The result should be an exact copy of the entries that follow, with no pictures included.

**Material shown:**
BEGIN

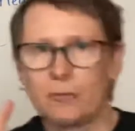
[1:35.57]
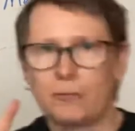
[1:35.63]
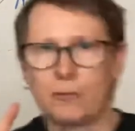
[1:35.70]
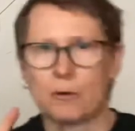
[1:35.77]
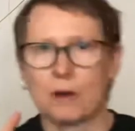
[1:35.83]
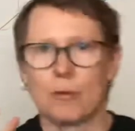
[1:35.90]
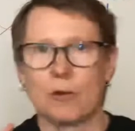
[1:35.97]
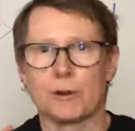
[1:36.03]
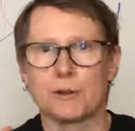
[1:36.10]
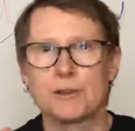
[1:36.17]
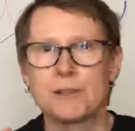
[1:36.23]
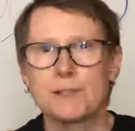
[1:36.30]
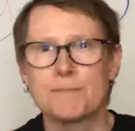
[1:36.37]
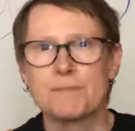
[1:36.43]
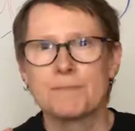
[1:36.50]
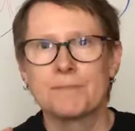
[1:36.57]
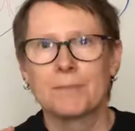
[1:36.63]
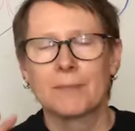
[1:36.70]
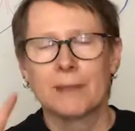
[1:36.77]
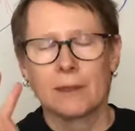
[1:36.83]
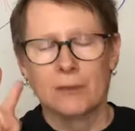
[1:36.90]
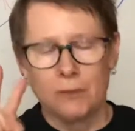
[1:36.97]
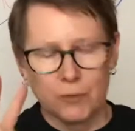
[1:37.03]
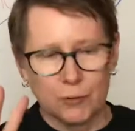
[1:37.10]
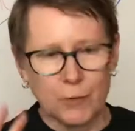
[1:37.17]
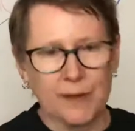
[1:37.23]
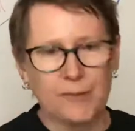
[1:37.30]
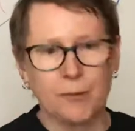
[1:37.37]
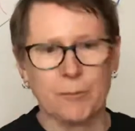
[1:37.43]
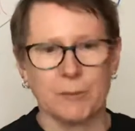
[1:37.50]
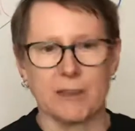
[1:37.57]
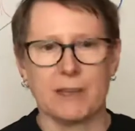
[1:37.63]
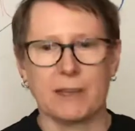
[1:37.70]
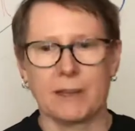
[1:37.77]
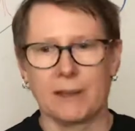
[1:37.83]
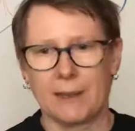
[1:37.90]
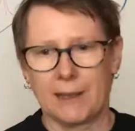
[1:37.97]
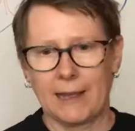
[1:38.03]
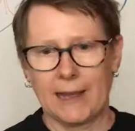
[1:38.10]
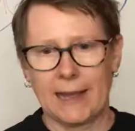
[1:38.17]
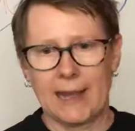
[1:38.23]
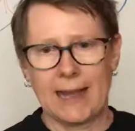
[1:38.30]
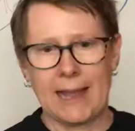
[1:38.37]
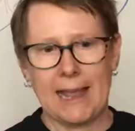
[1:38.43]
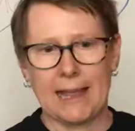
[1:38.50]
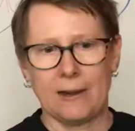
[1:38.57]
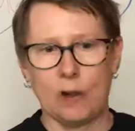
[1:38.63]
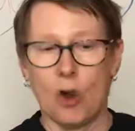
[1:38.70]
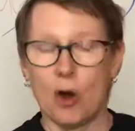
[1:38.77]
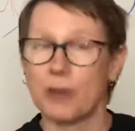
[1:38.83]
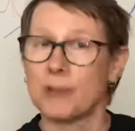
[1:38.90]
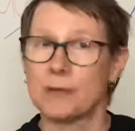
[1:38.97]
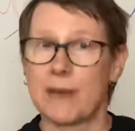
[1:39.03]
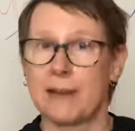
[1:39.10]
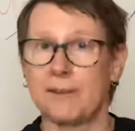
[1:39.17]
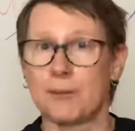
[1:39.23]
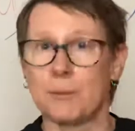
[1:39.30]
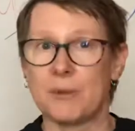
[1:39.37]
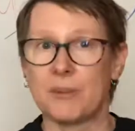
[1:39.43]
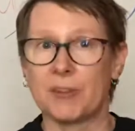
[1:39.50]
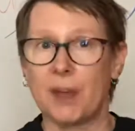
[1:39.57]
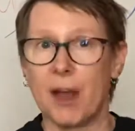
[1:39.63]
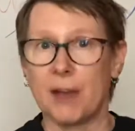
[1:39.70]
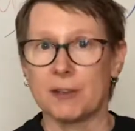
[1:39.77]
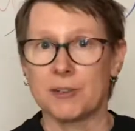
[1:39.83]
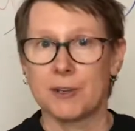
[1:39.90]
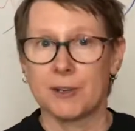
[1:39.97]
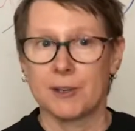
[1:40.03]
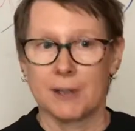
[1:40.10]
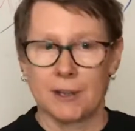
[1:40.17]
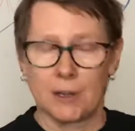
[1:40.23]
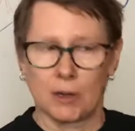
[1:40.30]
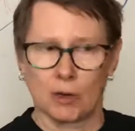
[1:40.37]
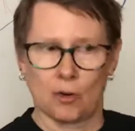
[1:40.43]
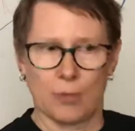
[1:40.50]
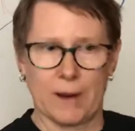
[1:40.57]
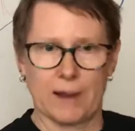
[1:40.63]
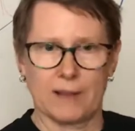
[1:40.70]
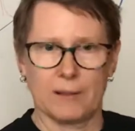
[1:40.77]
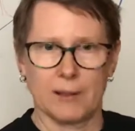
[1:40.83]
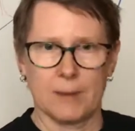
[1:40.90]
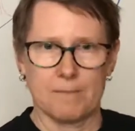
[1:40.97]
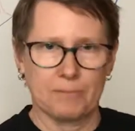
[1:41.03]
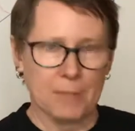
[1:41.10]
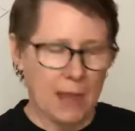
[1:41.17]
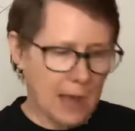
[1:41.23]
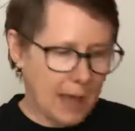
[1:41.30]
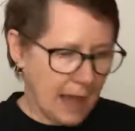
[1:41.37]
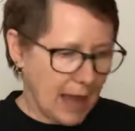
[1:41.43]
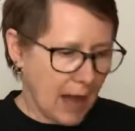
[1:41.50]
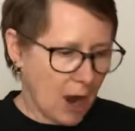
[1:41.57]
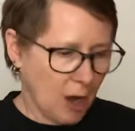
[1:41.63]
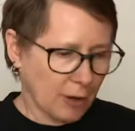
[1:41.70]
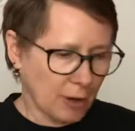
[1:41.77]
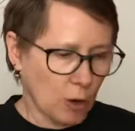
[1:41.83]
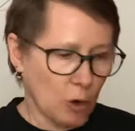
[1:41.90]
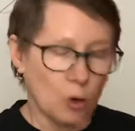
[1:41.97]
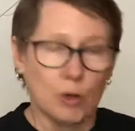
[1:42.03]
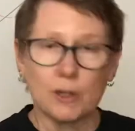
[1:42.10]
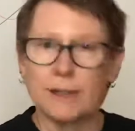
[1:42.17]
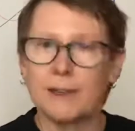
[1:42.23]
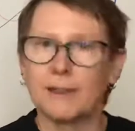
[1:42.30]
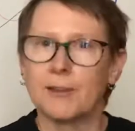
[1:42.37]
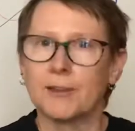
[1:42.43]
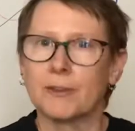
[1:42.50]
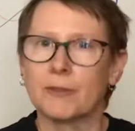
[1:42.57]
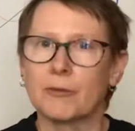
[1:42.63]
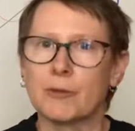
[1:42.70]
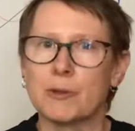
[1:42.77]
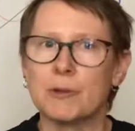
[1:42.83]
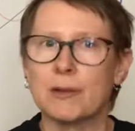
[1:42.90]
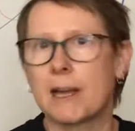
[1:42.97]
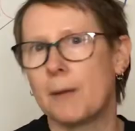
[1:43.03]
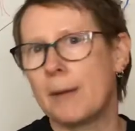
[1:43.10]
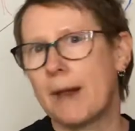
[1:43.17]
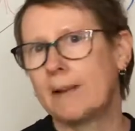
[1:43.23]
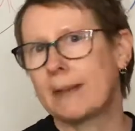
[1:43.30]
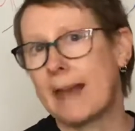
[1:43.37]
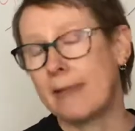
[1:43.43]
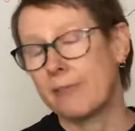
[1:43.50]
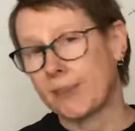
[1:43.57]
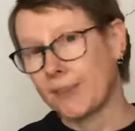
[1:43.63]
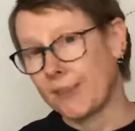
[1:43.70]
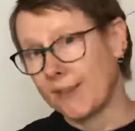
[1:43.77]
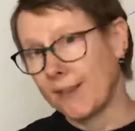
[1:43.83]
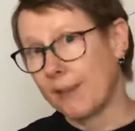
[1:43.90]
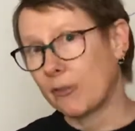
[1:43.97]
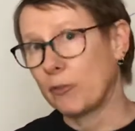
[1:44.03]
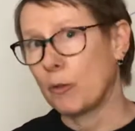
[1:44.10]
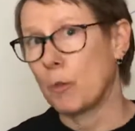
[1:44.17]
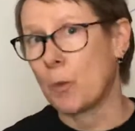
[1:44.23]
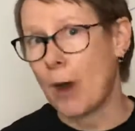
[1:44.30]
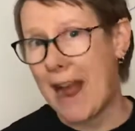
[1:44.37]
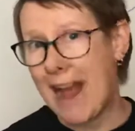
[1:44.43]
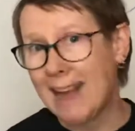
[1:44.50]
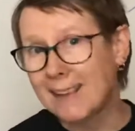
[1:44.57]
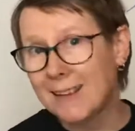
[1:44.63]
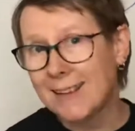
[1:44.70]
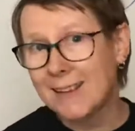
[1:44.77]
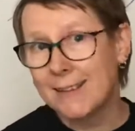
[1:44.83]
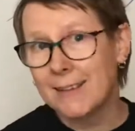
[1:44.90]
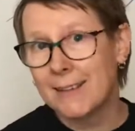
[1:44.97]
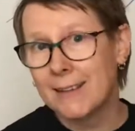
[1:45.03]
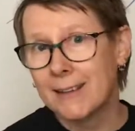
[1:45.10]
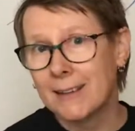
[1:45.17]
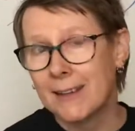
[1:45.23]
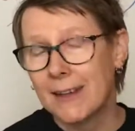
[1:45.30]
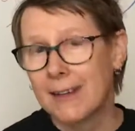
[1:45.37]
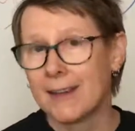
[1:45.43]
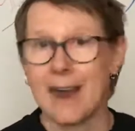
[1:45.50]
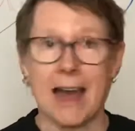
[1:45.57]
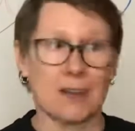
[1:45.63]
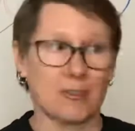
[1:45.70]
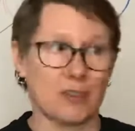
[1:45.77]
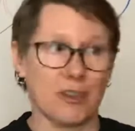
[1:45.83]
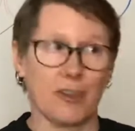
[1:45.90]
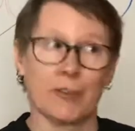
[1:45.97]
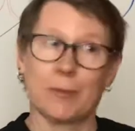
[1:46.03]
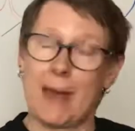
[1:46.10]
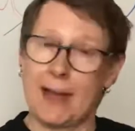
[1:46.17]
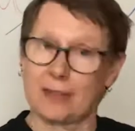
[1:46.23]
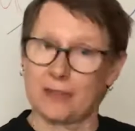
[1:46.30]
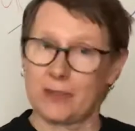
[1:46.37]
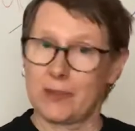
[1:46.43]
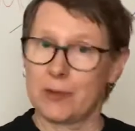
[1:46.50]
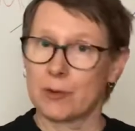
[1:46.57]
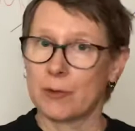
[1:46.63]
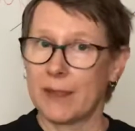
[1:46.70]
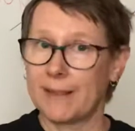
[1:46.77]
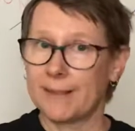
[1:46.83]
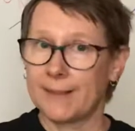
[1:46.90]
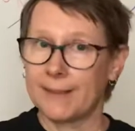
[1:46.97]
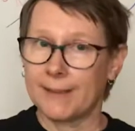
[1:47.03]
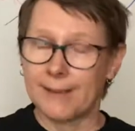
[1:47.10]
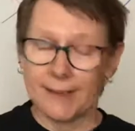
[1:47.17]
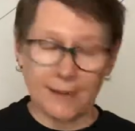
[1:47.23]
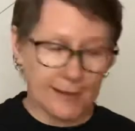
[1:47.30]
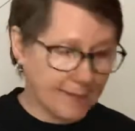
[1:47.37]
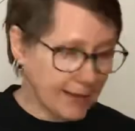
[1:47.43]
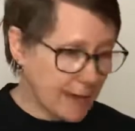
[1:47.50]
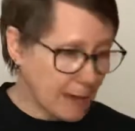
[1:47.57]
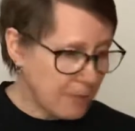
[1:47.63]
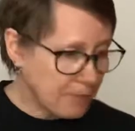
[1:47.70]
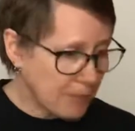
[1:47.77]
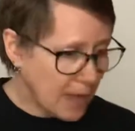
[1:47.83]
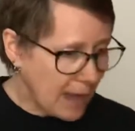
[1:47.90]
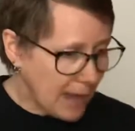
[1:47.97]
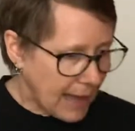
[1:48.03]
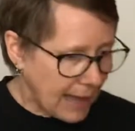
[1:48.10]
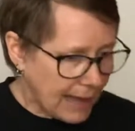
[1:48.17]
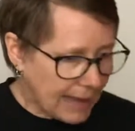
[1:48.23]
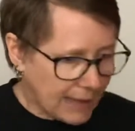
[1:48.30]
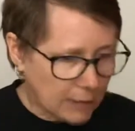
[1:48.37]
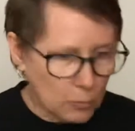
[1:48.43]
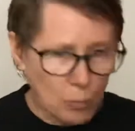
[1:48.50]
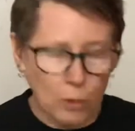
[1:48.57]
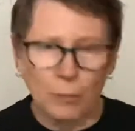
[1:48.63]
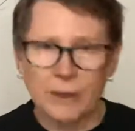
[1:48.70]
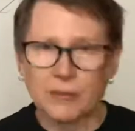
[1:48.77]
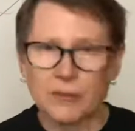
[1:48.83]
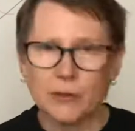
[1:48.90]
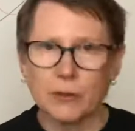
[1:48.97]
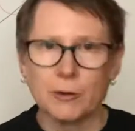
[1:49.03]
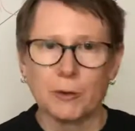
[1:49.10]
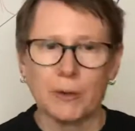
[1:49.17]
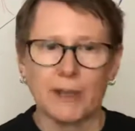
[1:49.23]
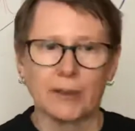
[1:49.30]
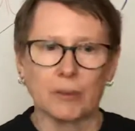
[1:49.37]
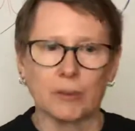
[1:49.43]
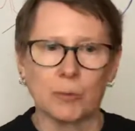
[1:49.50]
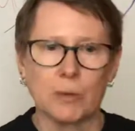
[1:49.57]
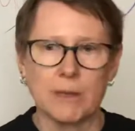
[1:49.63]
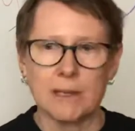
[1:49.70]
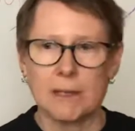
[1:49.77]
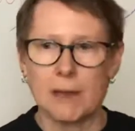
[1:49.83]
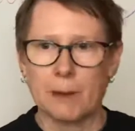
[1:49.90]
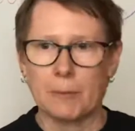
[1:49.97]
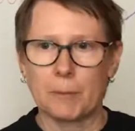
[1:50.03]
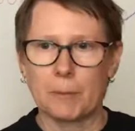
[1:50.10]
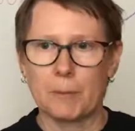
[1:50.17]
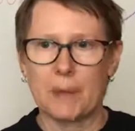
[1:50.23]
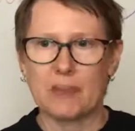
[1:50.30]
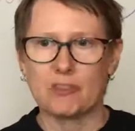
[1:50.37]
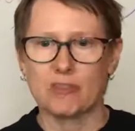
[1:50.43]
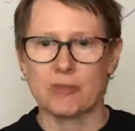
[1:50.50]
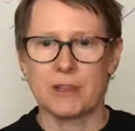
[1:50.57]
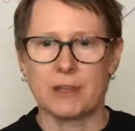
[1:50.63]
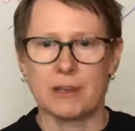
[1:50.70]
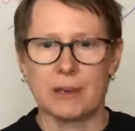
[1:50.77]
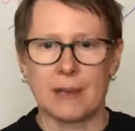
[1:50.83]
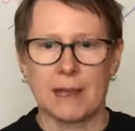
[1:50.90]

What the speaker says: 4 quarters, 2 days a week, and all you get is massage curriculum. Our goal is for you to come out and have a successful practice, not just pass your licensing exam. And what we do is we make sure that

END

**Result:**
[1:35.57]
[1:35.63]
[1:35.70]
[1:35.77]
[1:35.83]
[1:35.90]
[1:35.97]
[1:36.03]
[1:36.10]
[1:36.17]
[1:36.23]
[1:36.30]
[1:36.37]
[1:36.43]
[1:36.50]
[1:36.57]
[1:36.63]
[1:36.70]
[1:36.77]
[1:36.83]
[1:36.90]
[1:36.97]
[1:37.03]
[1:37.10]
[1:37.17]
[1:37.23]
[1:37.30]
[1:37.37]
[1:37.43]
[1:37.50]
[1:37.57]
[1:37.63]
[1:37.70]
[1:37.77]
[1:37.83]
[1:37.90]
[1:37.97]
[1:38.03]
[1:38.10]
[1:38.17]
[1:38.23]
[1:38.30]
[1:38.37]
[1:38.43]
[1:38.50]
[1:38.57]
[1:38.63]
[1:38.70]
[1:38.77]
[1:38.83]
[1:38.90]
[1:38.97]
[1:39.03]
[1:39.10]
[1:39.17]
[1:39.23]
[1:39.30]
[1:39.37]
[1:39.43]
[1:39.50]
[1:39.57]
[1:39.63]
[1:39.70]
[1:39.77]
[1:39.83]
[1:39.90]
[1:39.97]
[1:40.03]
[1:40.10]
[1:40.17]
[1:40.23]
[1:40.30]
[1:40.37]
[1:40.43]
[1:40.50]
[1:40.57]
[1:40.63]
[1:40.70]
[1:40.77]
[1:40.83]
[1:40.90]
[1:40.97]
[1:41.03]
[1:41.10]
[1:41.17]
[1:41.23]
[1:41.30]
[1:41.37]
[1:41.43]
[1:41.50]
[1:41.57]
[1:41.63]
[1:41.70]
[1:41.77]
[1:41.83]
[1:41.90]
[1:41.97]
[1:42.03]
[1:42.10]
[1:42.17]
[1:42.23]
[1:42.30]
[1:42.37]
[1:42.43]
[1:42.50]
[1:42.57]
[1:42.63]
[1:42.70]
[1:42.77]
[1:42.83]
[1:42.90]
[1:42.97]
[1:43.03]
[1:43.10]
[1:43.17]
[1:43.23]
[1:43.30]
[1:43.37]
[1:43.43]
[1:43.50]
[1:43.57]
[1:43.63]
[1:43.70]
[1:43.77]
[1:43.83]
[1:43.90]
[1:43.97]
[1:44.03]
[1:44.10]
[1:44.17]
[1:44.23]
[1:44.30]
[1:44.37]
[1:44.43]
[1:44.50]
[1:44.57]
[1:44.63]
[1:44.70]
[1:44.77]
[1:44.83]
[1:44.90]
[1:44.97]
[1:45.03]
[1:45.10]
[1:45.17]
[1:45.23]
[1:45.30]
[1:45.37]
[1:45.43]
[1:45.50]
[1:45.57]
[1:45.63]
[1:45.70]
[1:45.77]
[1:45.83]
[1:45.90]
[1:45.97]
[1:46.03]
[1:46.10]
[1:46.17]
[1:46.23]
[1:46.30]
[1:46.37]
[1:46.43]
[1:46.50]
[1:46.57]
[1:46.63]
[1:46.70]
[1:46.77]
[1:46.83]
[1:46.90]
[1:46.97]
[1:47.03]
[1:47.10]
[1:47.17]
[1:47.23]
[1:47.30]
[1:47.37]
[1:47.43]
[1:47.50]
[1:47.57]
[1:47.63]
[1:47.70]
[1:47.77]
[1:47.83]
[1:47.90]
[1:47.97]
[1:48.03]
[1:48.10]
[1:48.17]
[1:48.23]
[1:48.30]
[1:48.37]
[1:48.43]
[1:48.50]
[1:48.57]
[1:48.63]
[1:48.70]
[1:48.77]
[1:48.83]
[1:48.90]
[1:48.97]
[1:49.03]
[1:49.10]
[1:49.17]
[1:49.23]
[1:49.30]
[1:49.37]
[1:49.43]
[1:49.50]
[1:49.57]
[1:49.63]
[1:49.70]
[1:49.77]
[1:49.83]
[1:49.90]
[1:49.97]
[1:50.03]
[1:50.10]
[1:50.17]
[1:50.23]
[1:50.30]
[1:50.37]
[1:50.43]
[1:50.50]
[1:50.57]
[1:50.63]
[1:50.70]
[1:50.77]
[1:50.83]
[1:50.90]

What the speaker says: 4 quarters, 2 days a week, and all you get is massage curriculum. Our goal is for you to come out and have a successful practice, not just pass your licensing exam. And what we do is we make sure that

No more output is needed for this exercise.